There is nothing greater as yet than London, and whether there ever will be is a question. I hope not. Men, women and children are all very well, but they thrive best where they have room to develop. Four millions of them together on so small a piece of ground dwarfs them. They do better on the prairies.
England is an enormous octopus, whose feelers, armed with very strong and sharp claws, embrace the world, and London, the mouth and stomach of the monster, is sucking its prey steadily and mercilessly. The animal lost one feeler which America cut off in 1776, and her grasp is weakening elsewhere, but she has enough. India contributes its life blood, China contributes, the islands of the sea contribute, and pretty much the whole world gives more or less.
England comes by her characteristics honestly. The human being we call an Englishman, half merchant and half soldier, the soldier element being purely piratical, never could have been developed out of one race. Each race has some peculiar quality which distinguishes it and marks it everywhere. The Scotchman is noted for his hardiness, thrift, and stubbornness; the Dutchman for his steadiness, boldness, and quiet daring; the Irishman for emigrating to New York and getting on the police force in a month, and so on. But the man we call an Englishman is a composite institution.
The old Saxon was a stolid fellow, with flashes of temper. He never could control things, for he was too lazy and sensual; but he had qualities that mixed well with others. You have to have hair in plaster. But when the Dane, who was a born sea pirate, swooped down upon Britain, and the Norman, who was a born land pirate, came also, and mixed with the Saxon, there was a new creation, and that is the Englishman of to-day. He is a born trader and a born soldier, with a wisdom that the rest of the world has not. His fighting power is made subject and subordinate to his trading power.
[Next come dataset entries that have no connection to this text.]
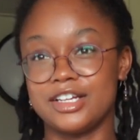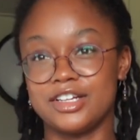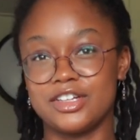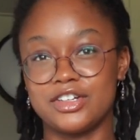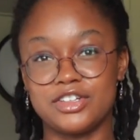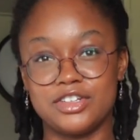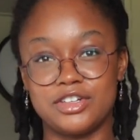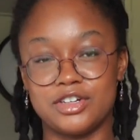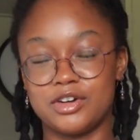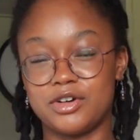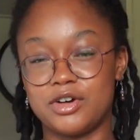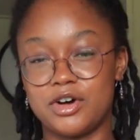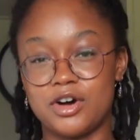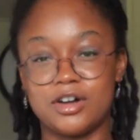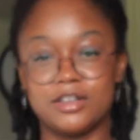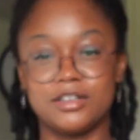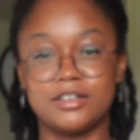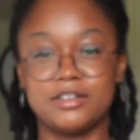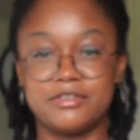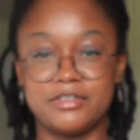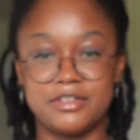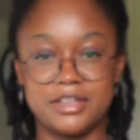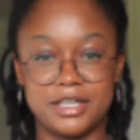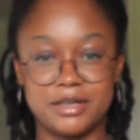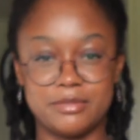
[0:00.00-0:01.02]
you know, all
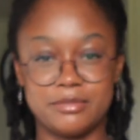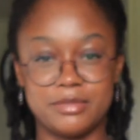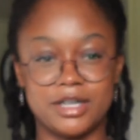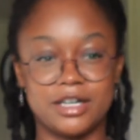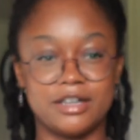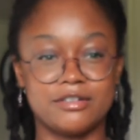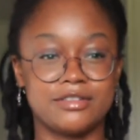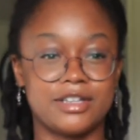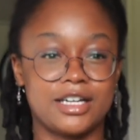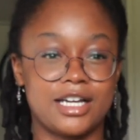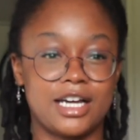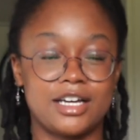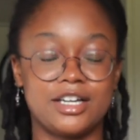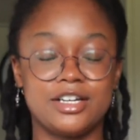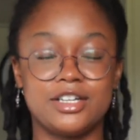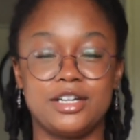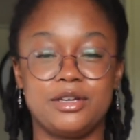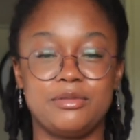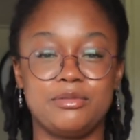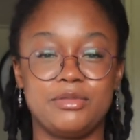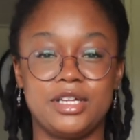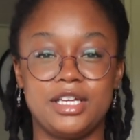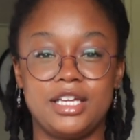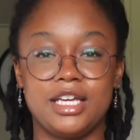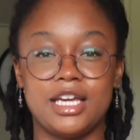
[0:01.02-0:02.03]
of the above. Like, I
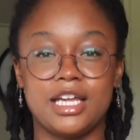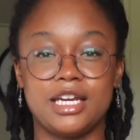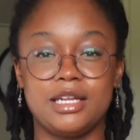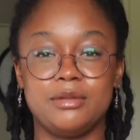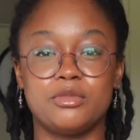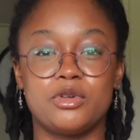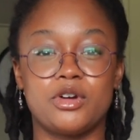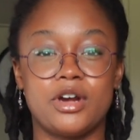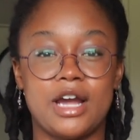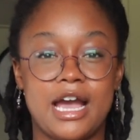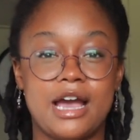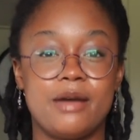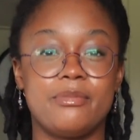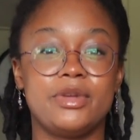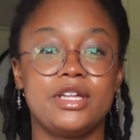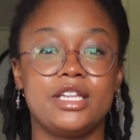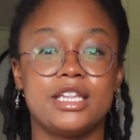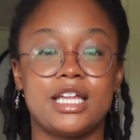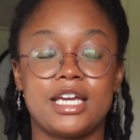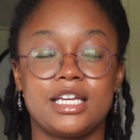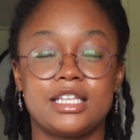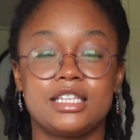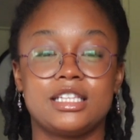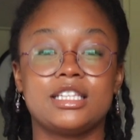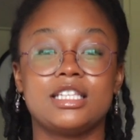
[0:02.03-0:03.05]
couldn't be any more happy.
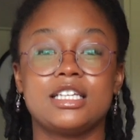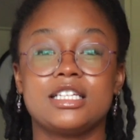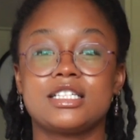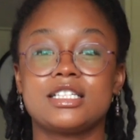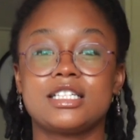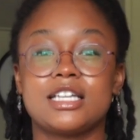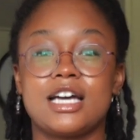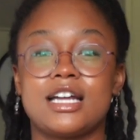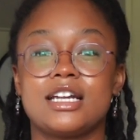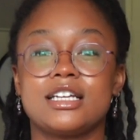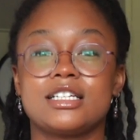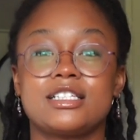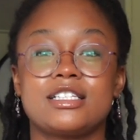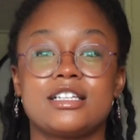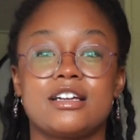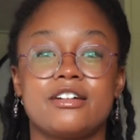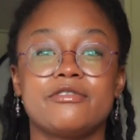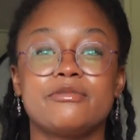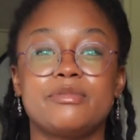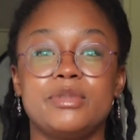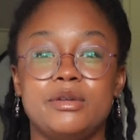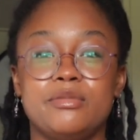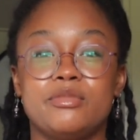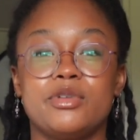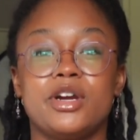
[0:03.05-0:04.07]
Like, this kind of
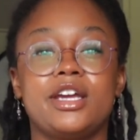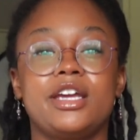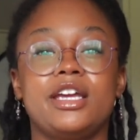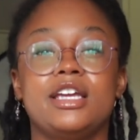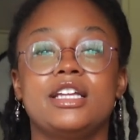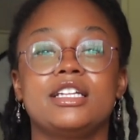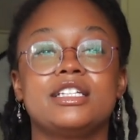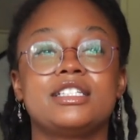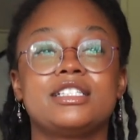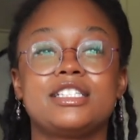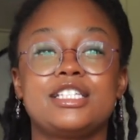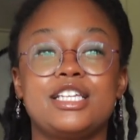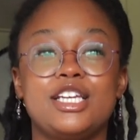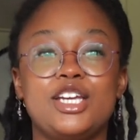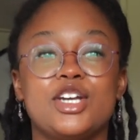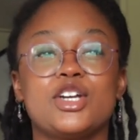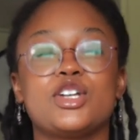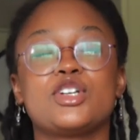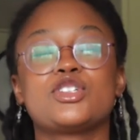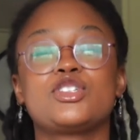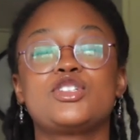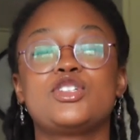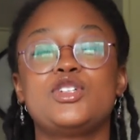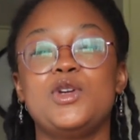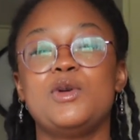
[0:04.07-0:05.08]
stuff be bringing
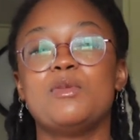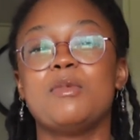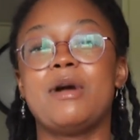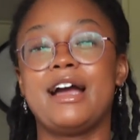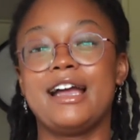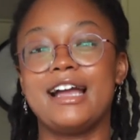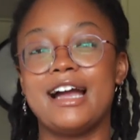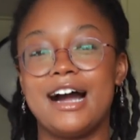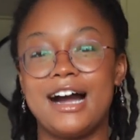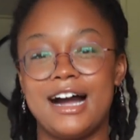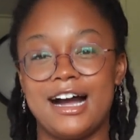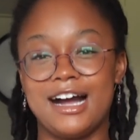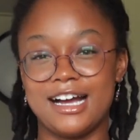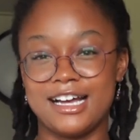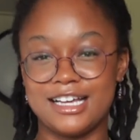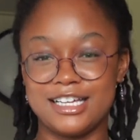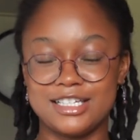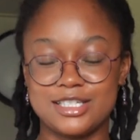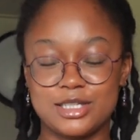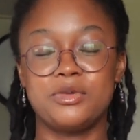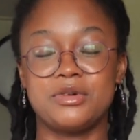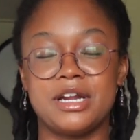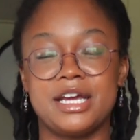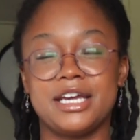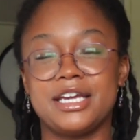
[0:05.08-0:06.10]
tears to my
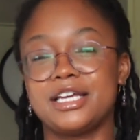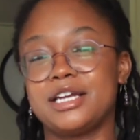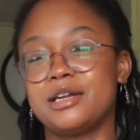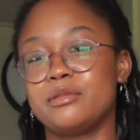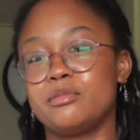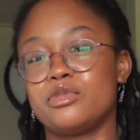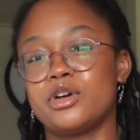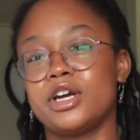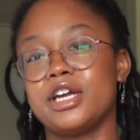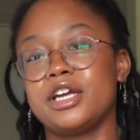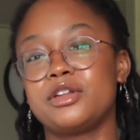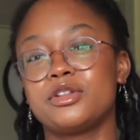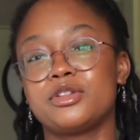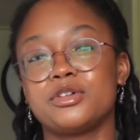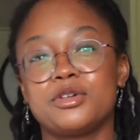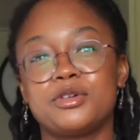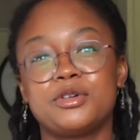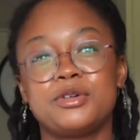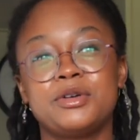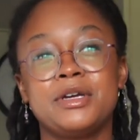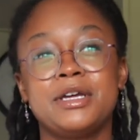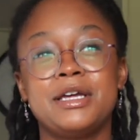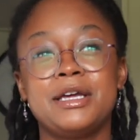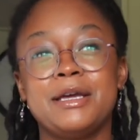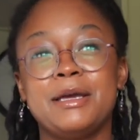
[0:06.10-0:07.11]
eyes when I get a
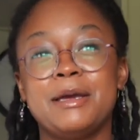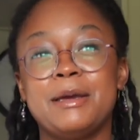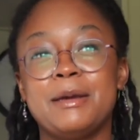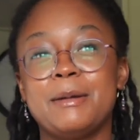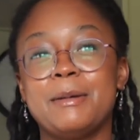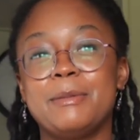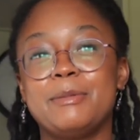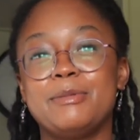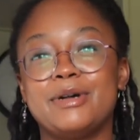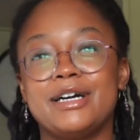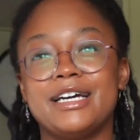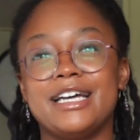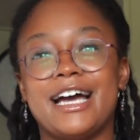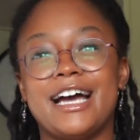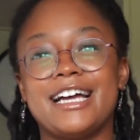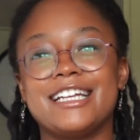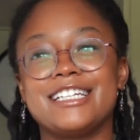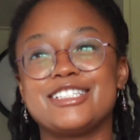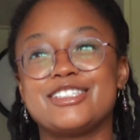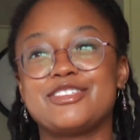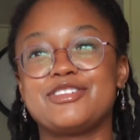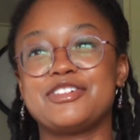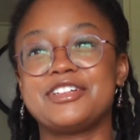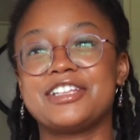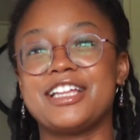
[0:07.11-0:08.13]
breakthrough. But I
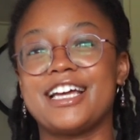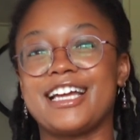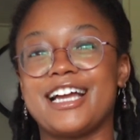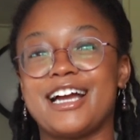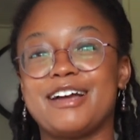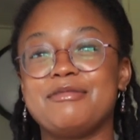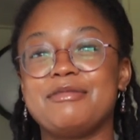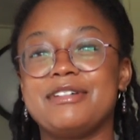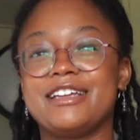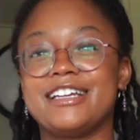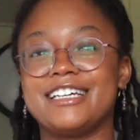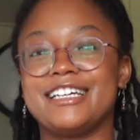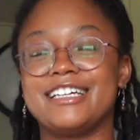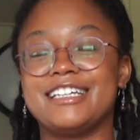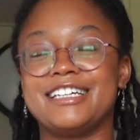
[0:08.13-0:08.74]
just feel like I'm in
When England wants anything she does not stop to ask any questions as to the right or wrong of the thing—she quietly goes and takes it, that is, if she is stronger than the party she desires to capture. If the other party objects, a few armies are sent out and the country is brought to reason immediately. Your bayonet is a rare persuader.
Can a country afford to fit out costly armaments and maintain vast armies for such purposes? Certainly, if it is done on England’s plan. England, after spending some millions in subjugating a country, simply assesses the cost of the operation with as many millions for interest as she thinks the subjugated party can bear without destroying it, and makes it pay. She never destroys a country entirely, for she has further use for it. She wants the inhabitants, once subjugated, to go on and labor and toil and sweat, for all time to come, to furnish her with raw material, and then to buy it back again in the shape of manufactured goods, which, as she buys cheap and sells dear, makes a very handsome profit, besides furnishing employment to her vast merchant marine in the carrying trade.
And then her merchants manage to interest a certain portion of the natives with her in plundering their neighbors, and so her rule is made tolerably safe and inexpensive. This is about the size of it. She conquers a country, and after reimbursing herself, calls a convention of native Princes and says: “Here, now, we are going to hold this country, anyhow. We are going to have the trade and the revenues, and you see we can do it. You fellows may as well have your whack in it.” (These, of course, are not the exact words used, but I am writing what a New York politician would say. A ring man’s words mean exactly what diplomatic language does, and they are always more to the point.) “Now you help us keep the others down, and you shall keep your own places and shall have yourselves fifty per cent. of what you can grind out of your people, and as we shall stand behind you with our power, that fifty per cent. will be more than you could possibly screw out of them alone and unaided.”
TWO POLICIES.
The native Prince sees the point, for he is as merciless and cruel as an Englishman, and I cannot say more than that, and he assents. Immediately there is a rush of native Princes, all anxious to join in for their plunder, and England apportions to each his share, according to his importance, and in less than no time she has a native army, officered by English, to keep the people down to the proper level, and to collect taxes and protect traders, and all that sort of thing, and London draws in the money and lives royally.
And, then, if any Prince, or people, or soldiery, or anybody else, fancy they have rights of their own, and question the right of the foreigner to tax them and grind them, they blow a few thousands of them from the mouths of cannon, to teach them the beauty of obedience.